### Assignment:
Begin the copy at the line that contains "[00:02:41.33 to 00:02:42.33]", end it at the last line of the entries below, keep every word exact, and include no pictures.

### Provided data:
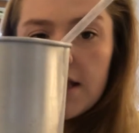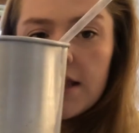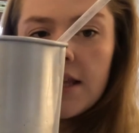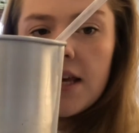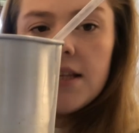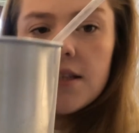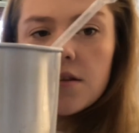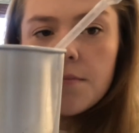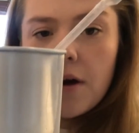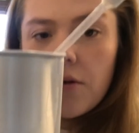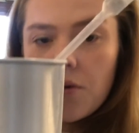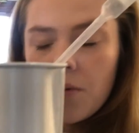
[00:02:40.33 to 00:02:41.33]
to
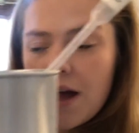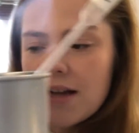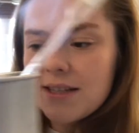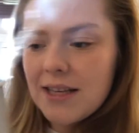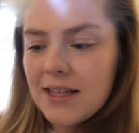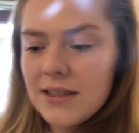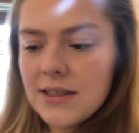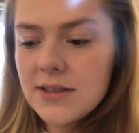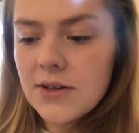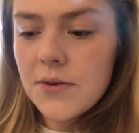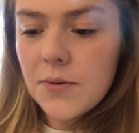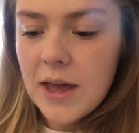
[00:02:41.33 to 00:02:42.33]
melt the wax in,
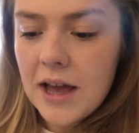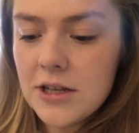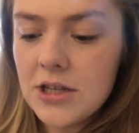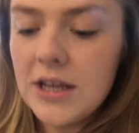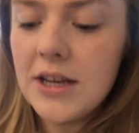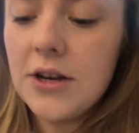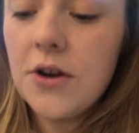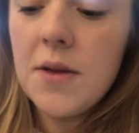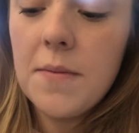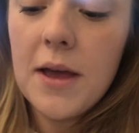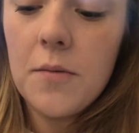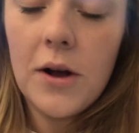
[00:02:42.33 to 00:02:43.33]
so we actually can only
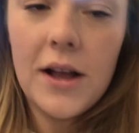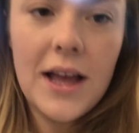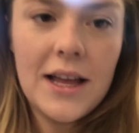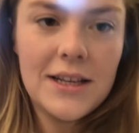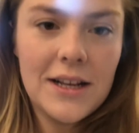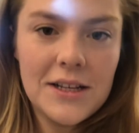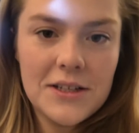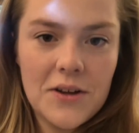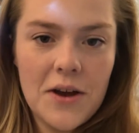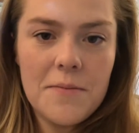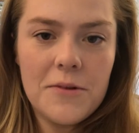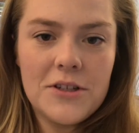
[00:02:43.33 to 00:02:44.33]
make 1 candle at a time,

### Answer section:
[00:02:41.33 to 00:02:42.33]
melt the wax in,
[00:02:42.33 to 00:02:43.33]
so we actually can only
[00:02:43.33 to 00:02:44.33]
make 1 candle at a time,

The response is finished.